Having finished his peculiar labors, he threw the little bowl into the lake, hid the slips of rice paper under the bowlder, put the brush in his pocket, and sneaked back to Camp Traquair, arriving just in time for supper.
That night Matt went to bed early, and McGlory soon followed him. The June Bug, drawn up to the left of the tent, looked like a ghost in the gathering dusk. Around her were the four armed and alert guards.
Then, again, Ping stole away to the bowlder. On its flat top he started a little fire of dried twigs, and one by one he dropped the slips of rice paper into the blaze.
When the last prayer was consumed, and the fire had died down to a little heap of white ashes, Ping felt that he had done everything possible to insure Motor Matt's safety and success.
It was nearly midnight when he stole back toward Camp Traquair. He saw a little glow of light in the vicinity of the aëroplane, and he wondered what it could be. Creeping forward, he investigated, and laughed at himself for his fears.
The guards had secured a lantern, and, in its light, they were smoking and playing cards on a blanket.
With the idea of curling up under one of the wings of the June Bug and passing the night near the machine, Ping made a wide detour around the soldiers, and started toward the aëroplane from the other side.
Suddenly his attention was arrested by a crawling form moving back and forth, now showing darkly against the white canvas of the planes, and now vanishing in the deeper shadow under them.
Presently he heard a queer, rasping note, as of a file biting into steel. In a second he knew what was going on.
Siwash Charley was meddling with the aëroplane—was weakening it here and there so that an accident would be certain on the following day.
With his heart in his throat, the Chinese boy arose to his feet, and started toward the soldiers, his lips framing a cry.
But the cry was never uttered.
Ping had not taken two steps toward the guards before he was felled by a cruel blow from behind, and a black, impenetrable pall dropped over his brain.
"Begorry, what was thot?" exclaimed Sergeant O'Hara, starting up from his seat on the ground and looking toward the machine.
"What's the matter with you, sarg?" asked one of the others.
"I've a notion, d'ye moind, thot I heard somethin'," answered O'Hara.
"Your wits are woolgatherin', old man," said another of the men.
"I'll make sure av it, annyways," averred the sergeant.
Taking the lamp, he walked over to the aëroplane, and looked under it, inside it, and all around.
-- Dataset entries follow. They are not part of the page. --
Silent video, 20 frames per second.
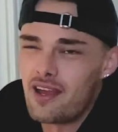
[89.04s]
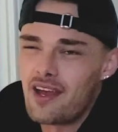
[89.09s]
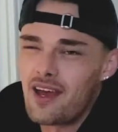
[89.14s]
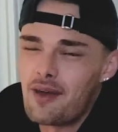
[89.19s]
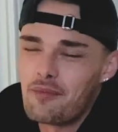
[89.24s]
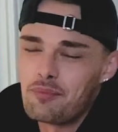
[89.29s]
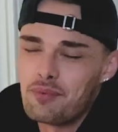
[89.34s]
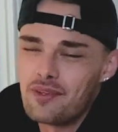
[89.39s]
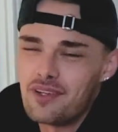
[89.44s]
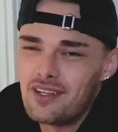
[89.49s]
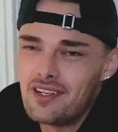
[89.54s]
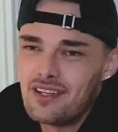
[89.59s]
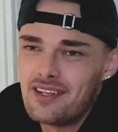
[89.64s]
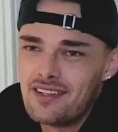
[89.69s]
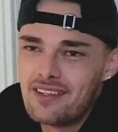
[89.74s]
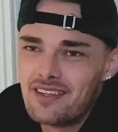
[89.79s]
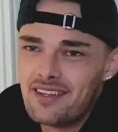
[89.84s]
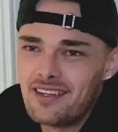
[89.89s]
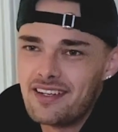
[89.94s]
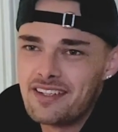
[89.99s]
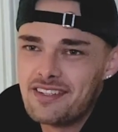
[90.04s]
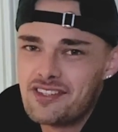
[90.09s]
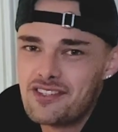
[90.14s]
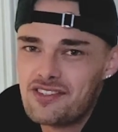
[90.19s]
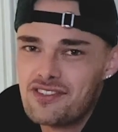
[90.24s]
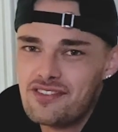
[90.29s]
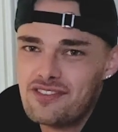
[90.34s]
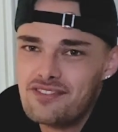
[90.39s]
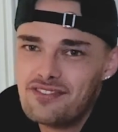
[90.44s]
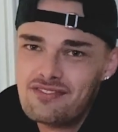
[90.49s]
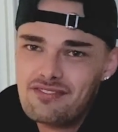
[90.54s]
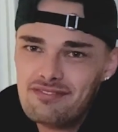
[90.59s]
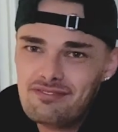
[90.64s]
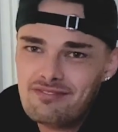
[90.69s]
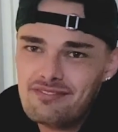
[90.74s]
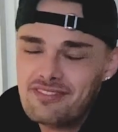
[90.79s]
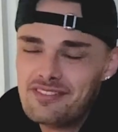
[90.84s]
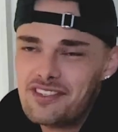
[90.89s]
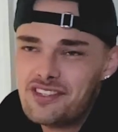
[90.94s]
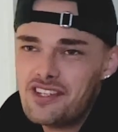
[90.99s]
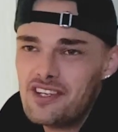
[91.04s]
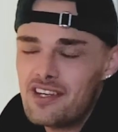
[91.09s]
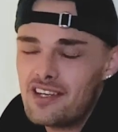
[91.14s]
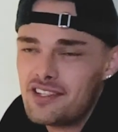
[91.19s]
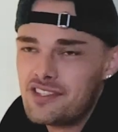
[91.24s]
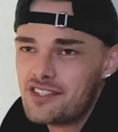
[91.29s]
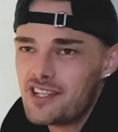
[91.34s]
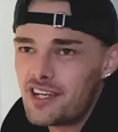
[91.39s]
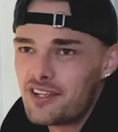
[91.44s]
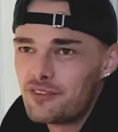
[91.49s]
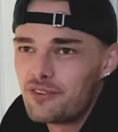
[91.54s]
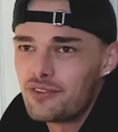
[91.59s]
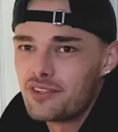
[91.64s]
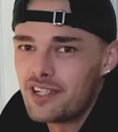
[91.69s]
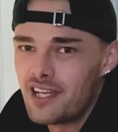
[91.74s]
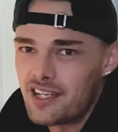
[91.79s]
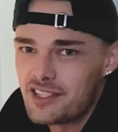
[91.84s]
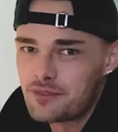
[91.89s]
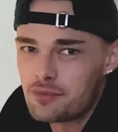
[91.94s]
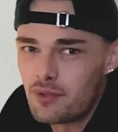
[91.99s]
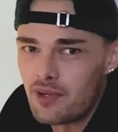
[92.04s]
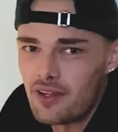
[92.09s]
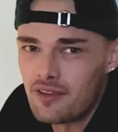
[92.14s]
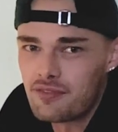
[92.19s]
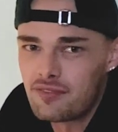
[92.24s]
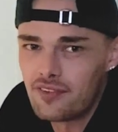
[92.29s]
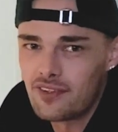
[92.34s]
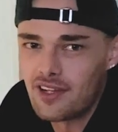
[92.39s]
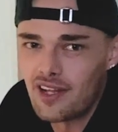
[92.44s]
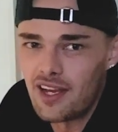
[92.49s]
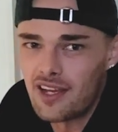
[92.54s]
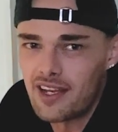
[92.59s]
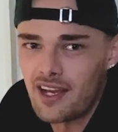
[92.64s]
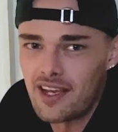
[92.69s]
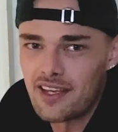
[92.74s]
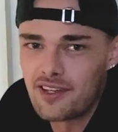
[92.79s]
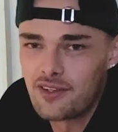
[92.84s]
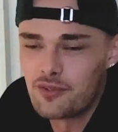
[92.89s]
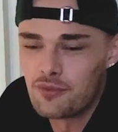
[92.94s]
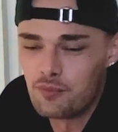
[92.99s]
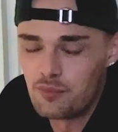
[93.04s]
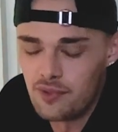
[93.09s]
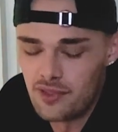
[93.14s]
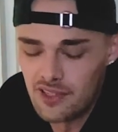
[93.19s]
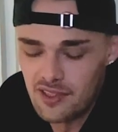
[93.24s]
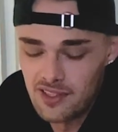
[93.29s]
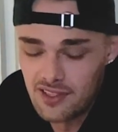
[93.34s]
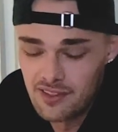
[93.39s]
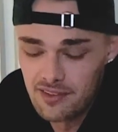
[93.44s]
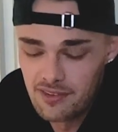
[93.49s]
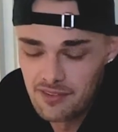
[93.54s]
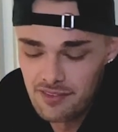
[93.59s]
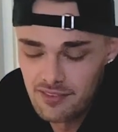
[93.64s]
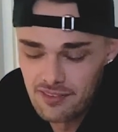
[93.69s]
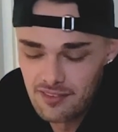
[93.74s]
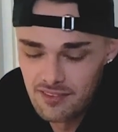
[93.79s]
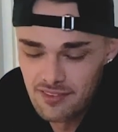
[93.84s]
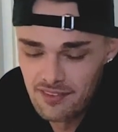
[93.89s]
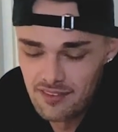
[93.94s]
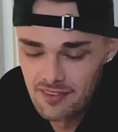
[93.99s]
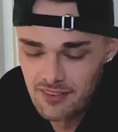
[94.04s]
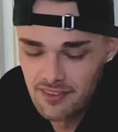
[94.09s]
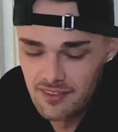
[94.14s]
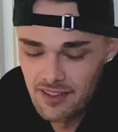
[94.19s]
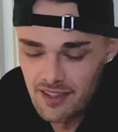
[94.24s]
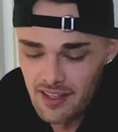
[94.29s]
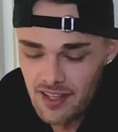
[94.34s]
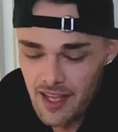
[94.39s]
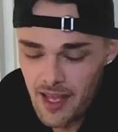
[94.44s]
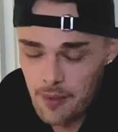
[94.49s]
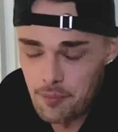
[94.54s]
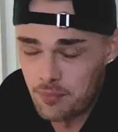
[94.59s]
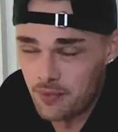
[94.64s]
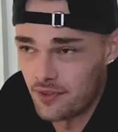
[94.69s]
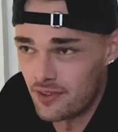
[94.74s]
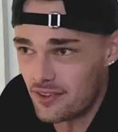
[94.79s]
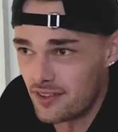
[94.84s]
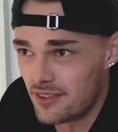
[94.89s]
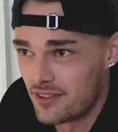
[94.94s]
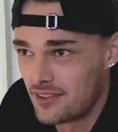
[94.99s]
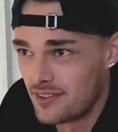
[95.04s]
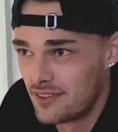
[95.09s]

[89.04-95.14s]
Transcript: happy in general? Yes, but I feel like I could be happier.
"Iverything's all roight, so far as I can see," he reported, coming back to his comrades, "but divil another card do I play this noight. To yer posts, iviry wan o' ye, an' we'll kape our eyes peeled. Th' leftinnint an' Motor Matt sail in thot machine to-morrow, an' there's a rumor thot Siwash Charley was seen in Divil's Lake City th' day. Cut out th' card playin', b'ys. We've done too much of it already."
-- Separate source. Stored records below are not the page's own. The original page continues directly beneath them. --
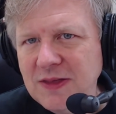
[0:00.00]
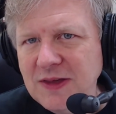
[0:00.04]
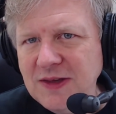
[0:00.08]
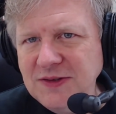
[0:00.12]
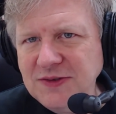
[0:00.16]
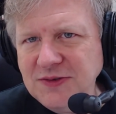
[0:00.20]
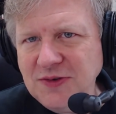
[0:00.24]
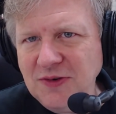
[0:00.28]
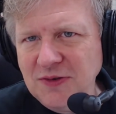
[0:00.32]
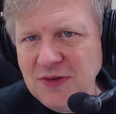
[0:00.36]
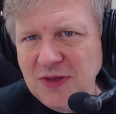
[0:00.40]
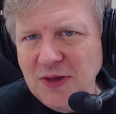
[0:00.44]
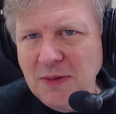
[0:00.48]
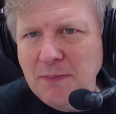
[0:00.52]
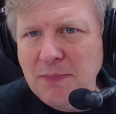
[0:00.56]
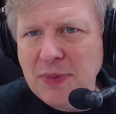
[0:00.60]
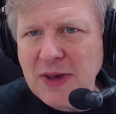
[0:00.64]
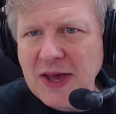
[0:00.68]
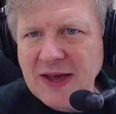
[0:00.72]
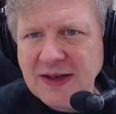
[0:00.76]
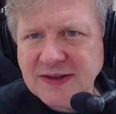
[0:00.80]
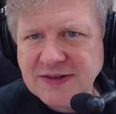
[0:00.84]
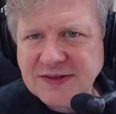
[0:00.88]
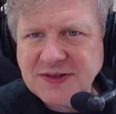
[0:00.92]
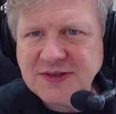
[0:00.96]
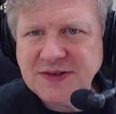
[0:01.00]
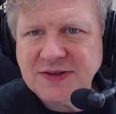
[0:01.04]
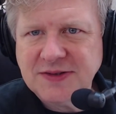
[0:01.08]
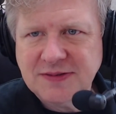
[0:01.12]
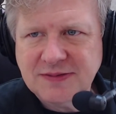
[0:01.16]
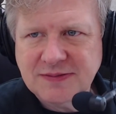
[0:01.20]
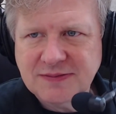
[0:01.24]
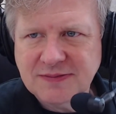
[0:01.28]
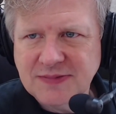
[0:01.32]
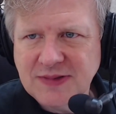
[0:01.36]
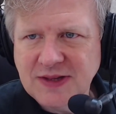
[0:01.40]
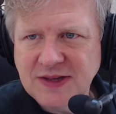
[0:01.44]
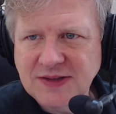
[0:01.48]
these are the best.
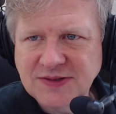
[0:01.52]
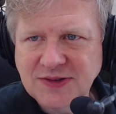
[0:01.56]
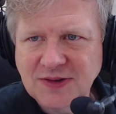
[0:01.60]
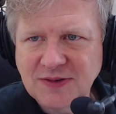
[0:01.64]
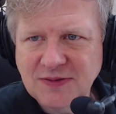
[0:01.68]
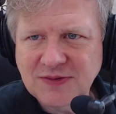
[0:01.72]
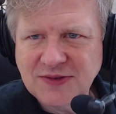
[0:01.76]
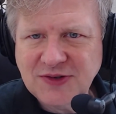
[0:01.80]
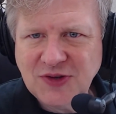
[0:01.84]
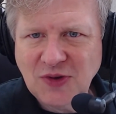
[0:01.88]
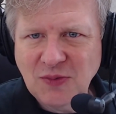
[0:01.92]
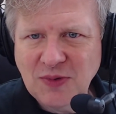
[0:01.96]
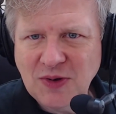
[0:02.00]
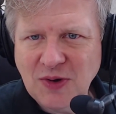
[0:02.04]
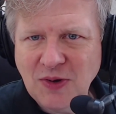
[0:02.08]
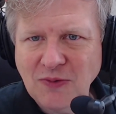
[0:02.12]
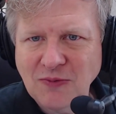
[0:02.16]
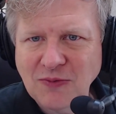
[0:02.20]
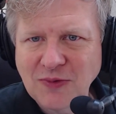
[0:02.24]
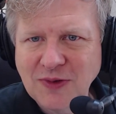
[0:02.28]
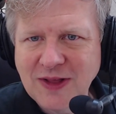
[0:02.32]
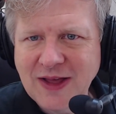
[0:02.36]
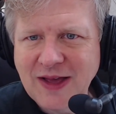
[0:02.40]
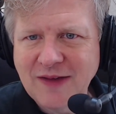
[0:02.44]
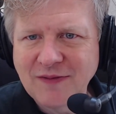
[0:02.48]
So we don't really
In the shadow of the woods, three men were carrying a senseless Chinaman.
"Let's toss him inter the lake, Siwash," suggested one of the men.
"What's the good, hey?" answered Siwash. "We'll rope an' gag him. He'll not be found till too late, an' mebby he'll never be found."
"But if he saw you, an' recognized who ye was——"
"He didn't; he didn't have time. Put the ropes on him. Twist a cloth into a gag, Pete."
"The lot o' us would swing fer this if it's ever found out," demurred Pete.
Ping opened his eyes before the scoundrels had left him. He recognized Siwash Charley by his voice, and he saw his face by a ray of moonlight that drifted in among the trees.
Ping tried to cry out, but his lips were sealed; and he tried to use his hands and feet, but found them bound.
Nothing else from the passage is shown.